もう一人は、現在ポルトガル・リーグのベンフィカというチームに所属しているパブロ・アイマールである。もうじき30歳になるので決して若い選手ではない。そういえばロシツキーももう28歳だ。サッカー選手は旬の時期が長くないから、見たいと思った選手はその時に見ておかないと後悔する。アイマールが輝いていたのは、バレンシアに移籍してきた20代始めの頃だった。
初めてアイマールのプレーを見たとき、なんと楽しそうにプレーしている選手だろうと感心してしまった。試合中に生き生きした笑顔を見せるのはロナウジーニョもそうだ。本当にサッカーが好きなんだろうなとこちらまで楽しくなる。
バレンシアでのアイマールは、ゴール前への決定的なパスを何本も出していた。自らゴールを決めることも多かったが、それよりもアシストの数が群を抜いていた。絶妙のタイミングで、ここしかないところへピンポイントでパスを出し、味方のゴールを引き出す。左サイドのビセンテやフォワードのミスタことミゲル・アンヘル・フェレール・マルティネス(長い!)とのコンビネーションでバレンシアの黄金期を演出していたと言える。
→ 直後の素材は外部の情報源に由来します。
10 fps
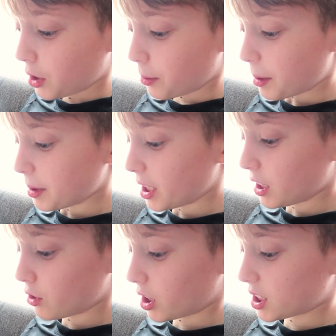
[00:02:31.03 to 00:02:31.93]
You may be
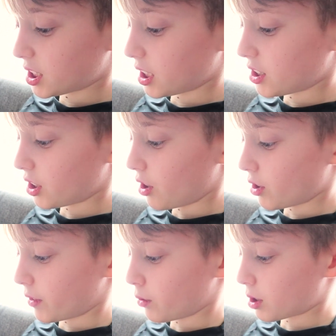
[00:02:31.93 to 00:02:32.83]
interested to
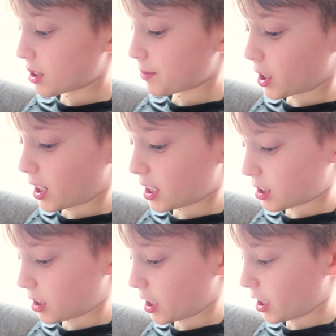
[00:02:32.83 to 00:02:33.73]
know that Flora Smart
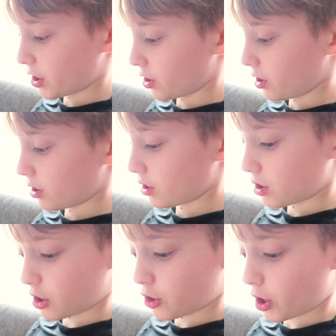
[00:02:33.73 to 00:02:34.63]
has a connection
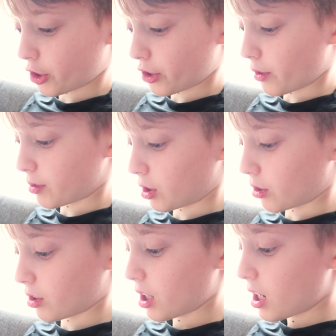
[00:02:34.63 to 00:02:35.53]
to treasure of her
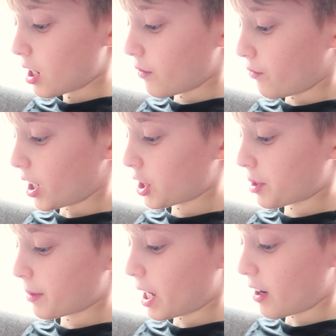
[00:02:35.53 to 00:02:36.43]
own. In fact,
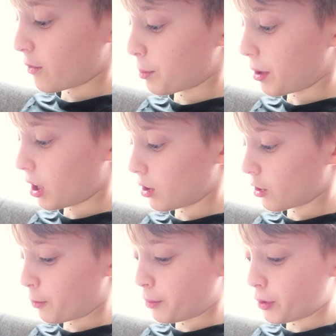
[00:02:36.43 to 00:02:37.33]
she may have a
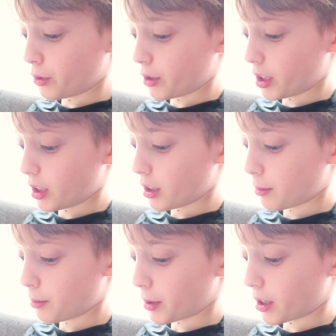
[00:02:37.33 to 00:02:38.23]
buttload of
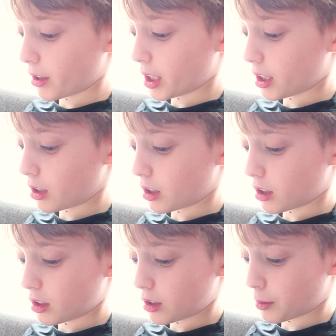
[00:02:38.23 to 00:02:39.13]
booty buried
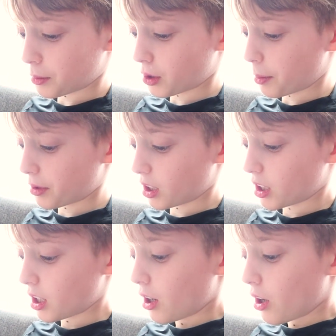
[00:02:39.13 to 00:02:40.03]
on her property.
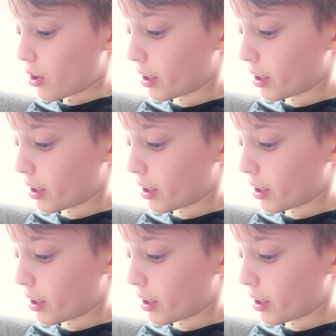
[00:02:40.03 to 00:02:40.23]
Her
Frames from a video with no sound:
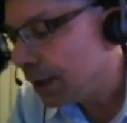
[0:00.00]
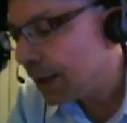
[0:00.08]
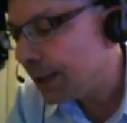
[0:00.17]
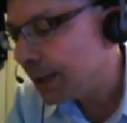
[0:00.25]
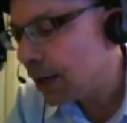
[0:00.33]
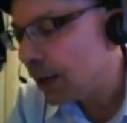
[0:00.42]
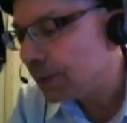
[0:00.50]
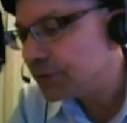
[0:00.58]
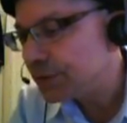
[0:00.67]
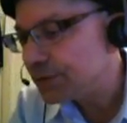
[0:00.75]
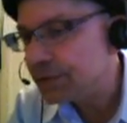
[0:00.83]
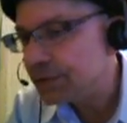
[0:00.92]
And now I was
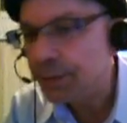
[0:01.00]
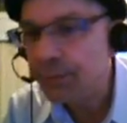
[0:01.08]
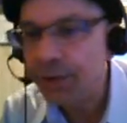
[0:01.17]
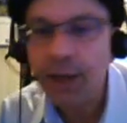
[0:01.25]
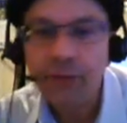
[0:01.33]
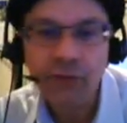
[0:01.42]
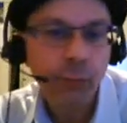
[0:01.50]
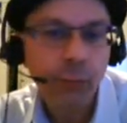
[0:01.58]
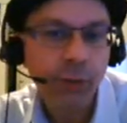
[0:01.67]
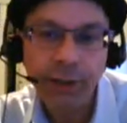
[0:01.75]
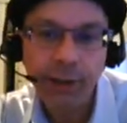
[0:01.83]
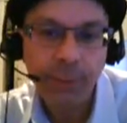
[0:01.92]
going to say something else,
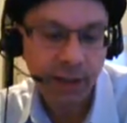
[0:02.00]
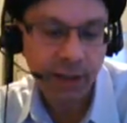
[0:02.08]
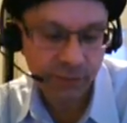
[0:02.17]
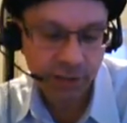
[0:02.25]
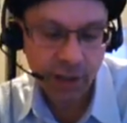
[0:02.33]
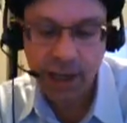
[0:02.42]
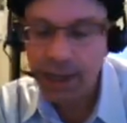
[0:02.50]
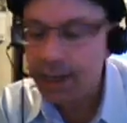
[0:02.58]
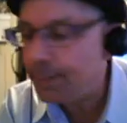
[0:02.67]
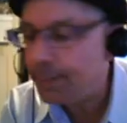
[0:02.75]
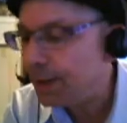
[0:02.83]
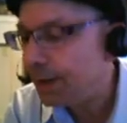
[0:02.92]
but I'm out of
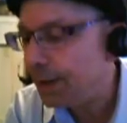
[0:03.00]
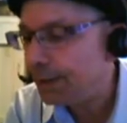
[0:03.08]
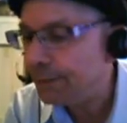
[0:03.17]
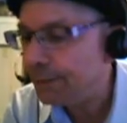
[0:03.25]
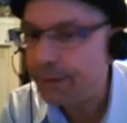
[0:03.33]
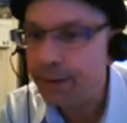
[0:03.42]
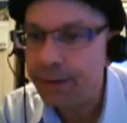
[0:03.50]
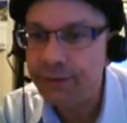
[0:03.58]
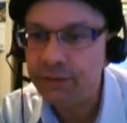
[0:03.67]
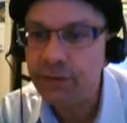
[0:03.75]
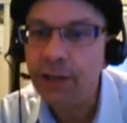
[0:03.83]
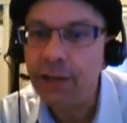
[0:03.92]
time, and
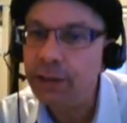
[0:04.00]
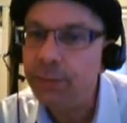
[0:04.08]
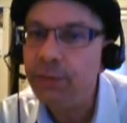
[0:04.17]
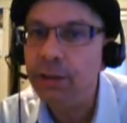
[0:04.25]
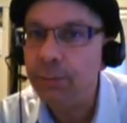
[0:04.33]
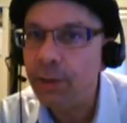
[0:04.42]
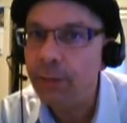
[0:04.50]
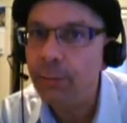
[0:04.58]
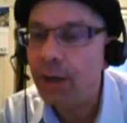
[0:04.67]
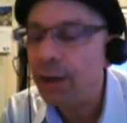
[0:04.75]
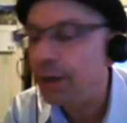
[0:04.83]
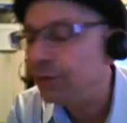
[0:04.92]
it's not leaping into my
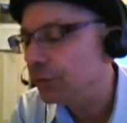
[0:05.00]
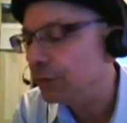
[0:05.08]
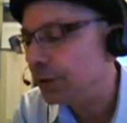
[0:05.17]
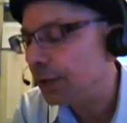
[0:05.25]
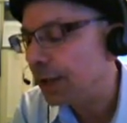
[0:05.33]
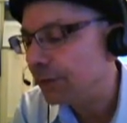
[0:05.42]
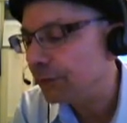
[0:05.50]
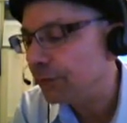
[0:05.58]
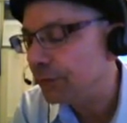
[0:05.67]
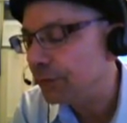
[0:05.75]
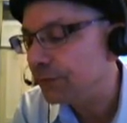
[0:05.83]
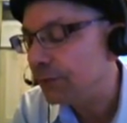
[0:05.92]
mind during the last
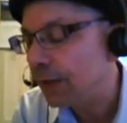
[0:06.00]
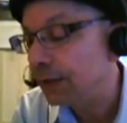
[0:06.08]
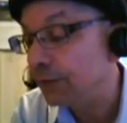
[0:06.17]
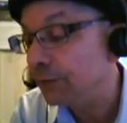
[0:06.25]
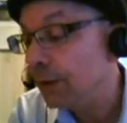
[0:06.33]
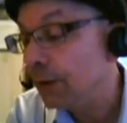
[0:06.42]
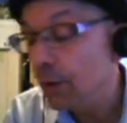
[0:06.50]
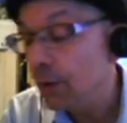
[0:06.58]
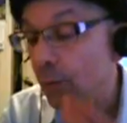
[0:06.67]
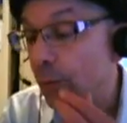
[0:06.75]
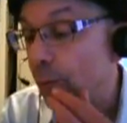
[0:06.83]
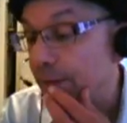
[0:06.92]
30 seconds.
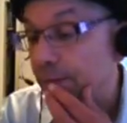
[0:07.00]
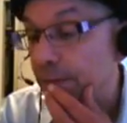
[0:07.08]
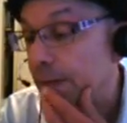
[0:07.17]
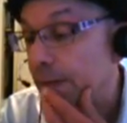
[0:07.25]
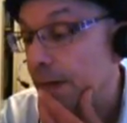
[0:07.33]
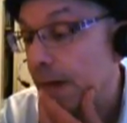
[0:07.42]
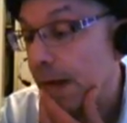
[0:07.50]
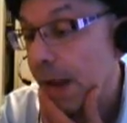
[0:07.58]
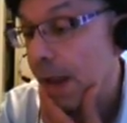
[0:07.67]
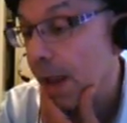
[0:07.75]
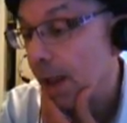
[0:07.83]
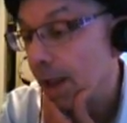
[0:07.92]
What was it?
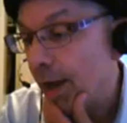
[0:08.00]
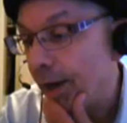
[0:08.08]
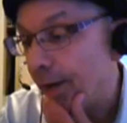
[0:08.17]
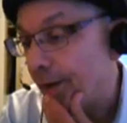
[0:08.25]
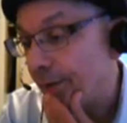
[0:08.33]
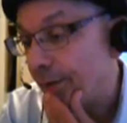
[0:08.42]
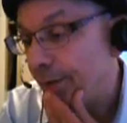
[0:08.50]
I don't know.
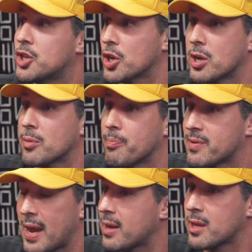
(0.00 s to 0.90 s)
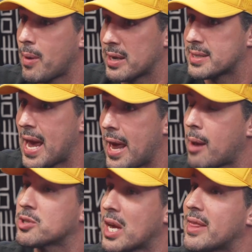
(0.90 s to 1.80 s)
should have said anything about his dad.
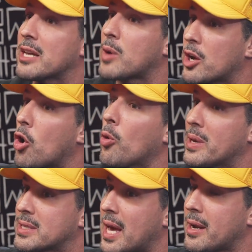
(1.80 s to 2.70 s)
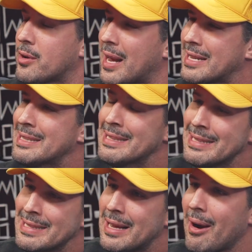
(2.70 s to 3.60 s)
I'm just saying that's why Colby said it, and you're like.
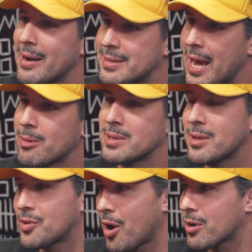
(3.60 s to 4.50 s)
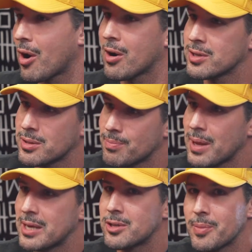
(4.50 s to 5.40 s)
All right, his dad was into the dark arts,
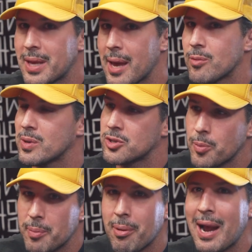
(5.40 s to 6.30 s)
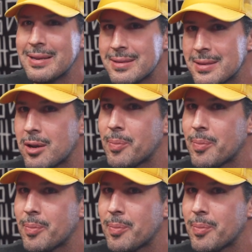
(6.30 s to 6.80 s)
play stupid games, listen, win stupid prizes a little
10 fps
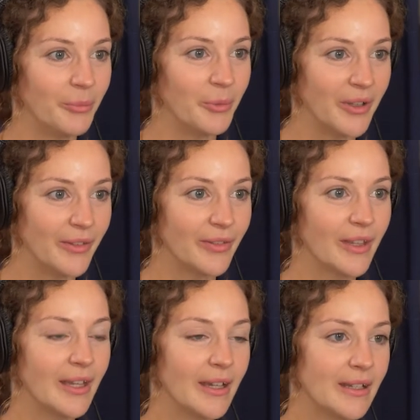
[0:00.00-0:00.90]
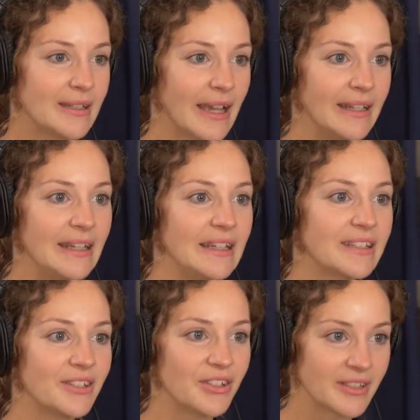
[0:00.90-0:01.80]
with
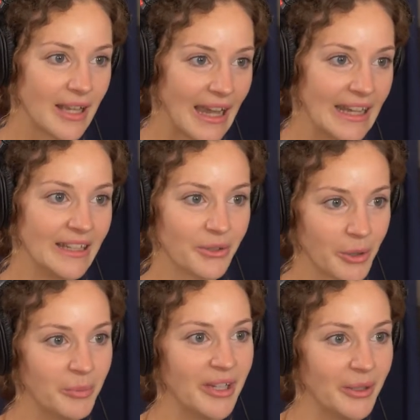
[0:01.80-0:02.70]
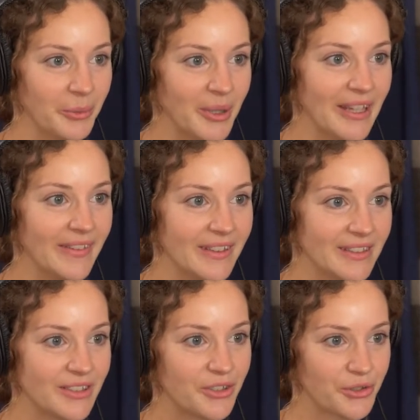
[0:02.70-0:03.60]
techniques such as alley cropping, where
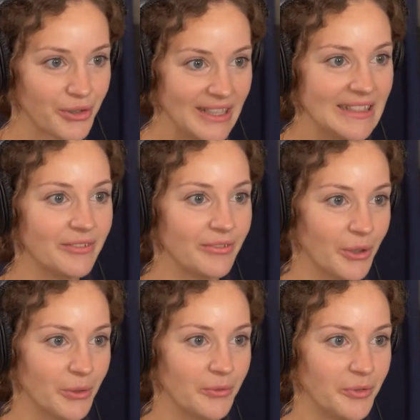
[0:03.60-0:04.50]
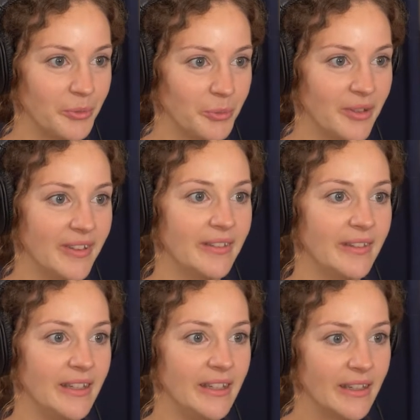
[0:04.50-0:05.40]
there's trees involved within
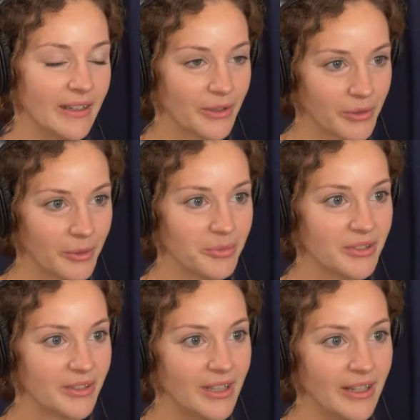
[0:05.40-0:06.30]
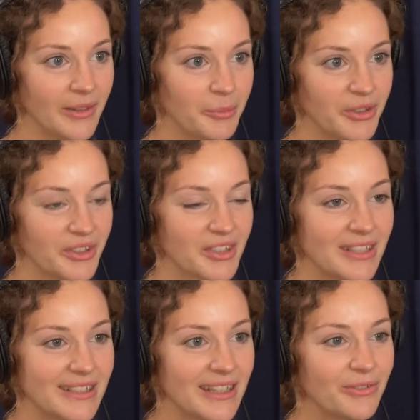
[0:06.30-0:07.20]
the crops and the production
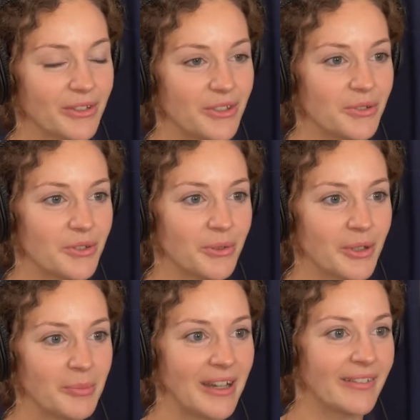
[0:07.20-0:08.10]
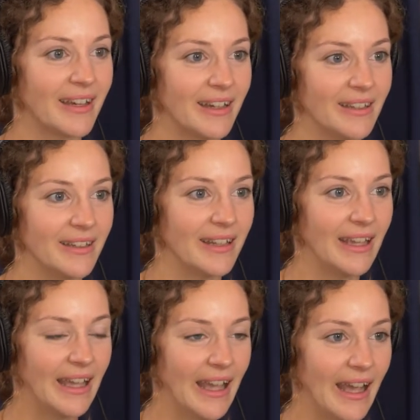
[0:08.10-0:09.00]
itself. Could you talk about that and
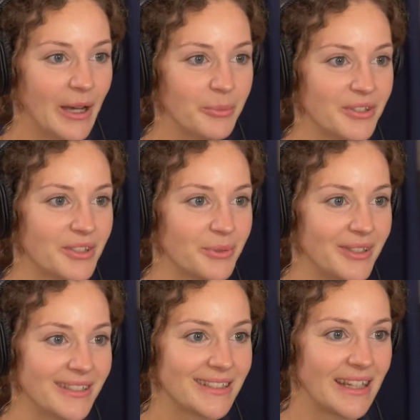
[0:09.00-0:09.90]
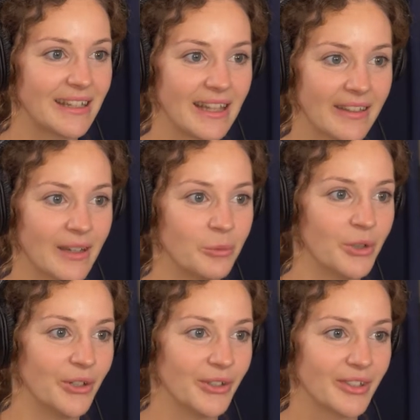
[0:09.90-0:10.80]
help us to understand how that
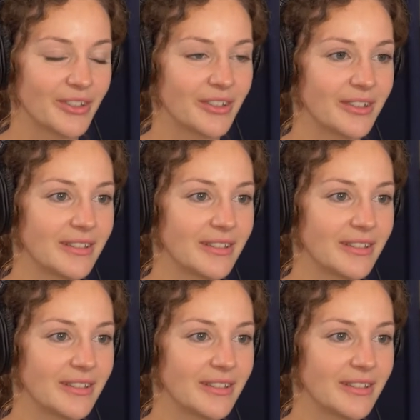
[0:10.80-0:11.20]
works?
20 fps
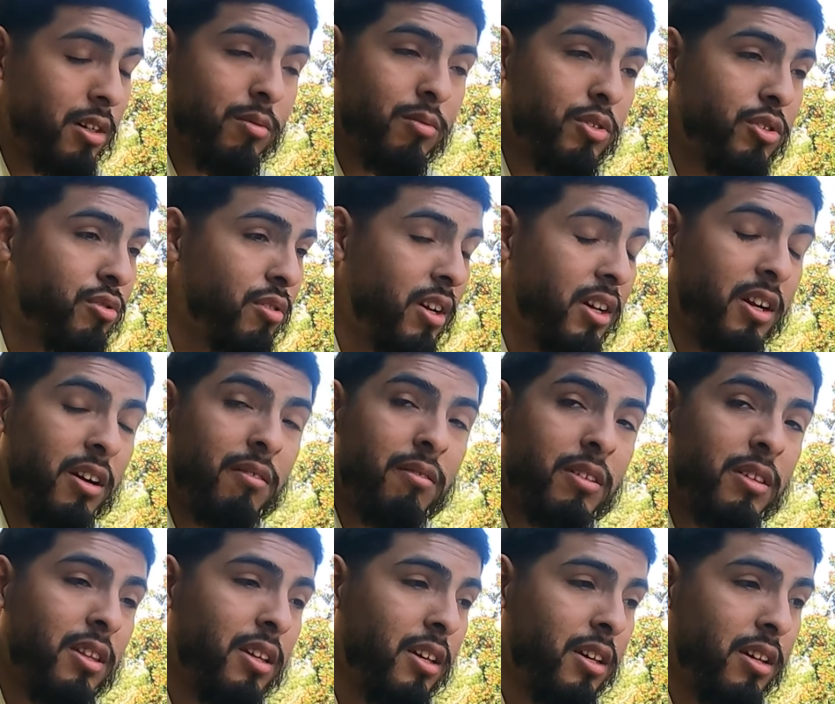we tried
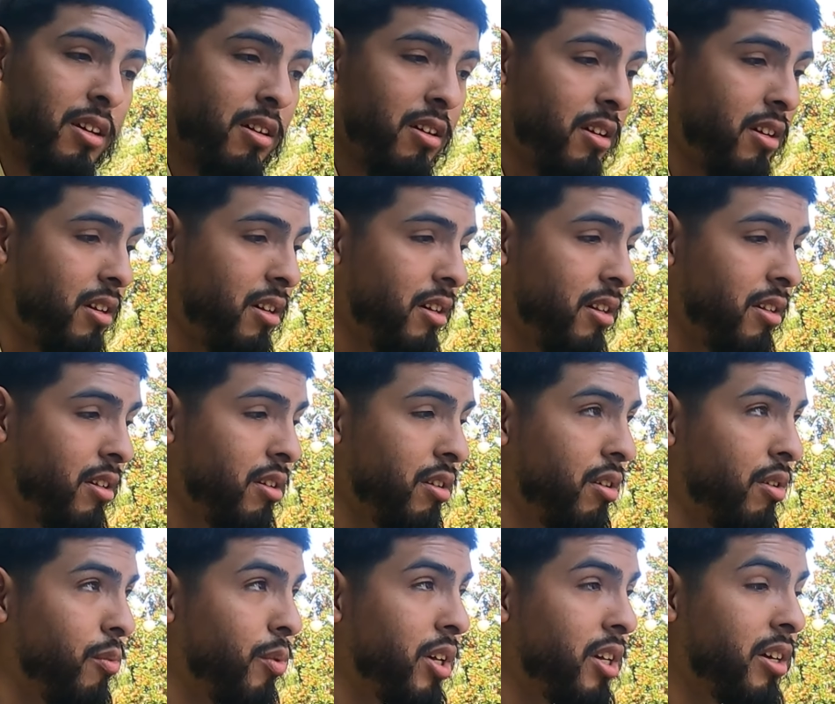everything and you
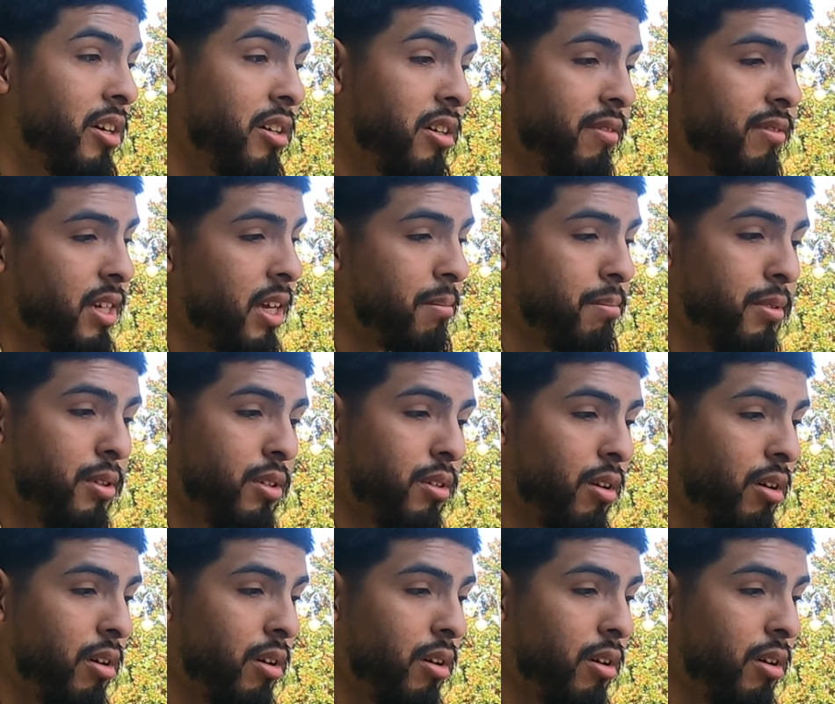know we could have kept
しかしその後、バレンシアの監督が替わり、アイマールの出番が減っていく。サッカー選手はサブに回ると、どんな選手でも次第に悪い方の循環に入ってしまう。戦術に合わないというだけで控えに回され、力を出せないままチームを去るというケースはよく見かける。アイマールにとって不運だったのは、アルゼンチン代表でもサブに回らざるをなかったことだ。アルゼンチンには同じポジションにリケルメという名手がいるため、アイマールの出番がなかった。この点もつくづく惜しまれる。
アイマールはバレンシアから同じスペインリーグのサラゴサに移籍し、そこではレギュラーを確保しバレンシア時代のひらめきを取り戻したかに見えた。今季、リーガ・エスパニョーラでアイマールの姿を見かけないのでどうしたのだろうと思っていたが、隣国ポルトガルのリーグに移籍していたとは。
ロシツキーもアイマールも天才的なプレーヤーである。二人とも音楽家でいえばモーツァルトみたいなものだ。軽やかで繊細で、見るものを楽しい気持ちにさせてくれる。きつくマークされてケガに泣いたり、十分に実力を出せなかったりするポジションだけにベストのプレーを見ることは奇跡的な瞬間となる。その期待に見合うだけの選手だからこそ目が離せない。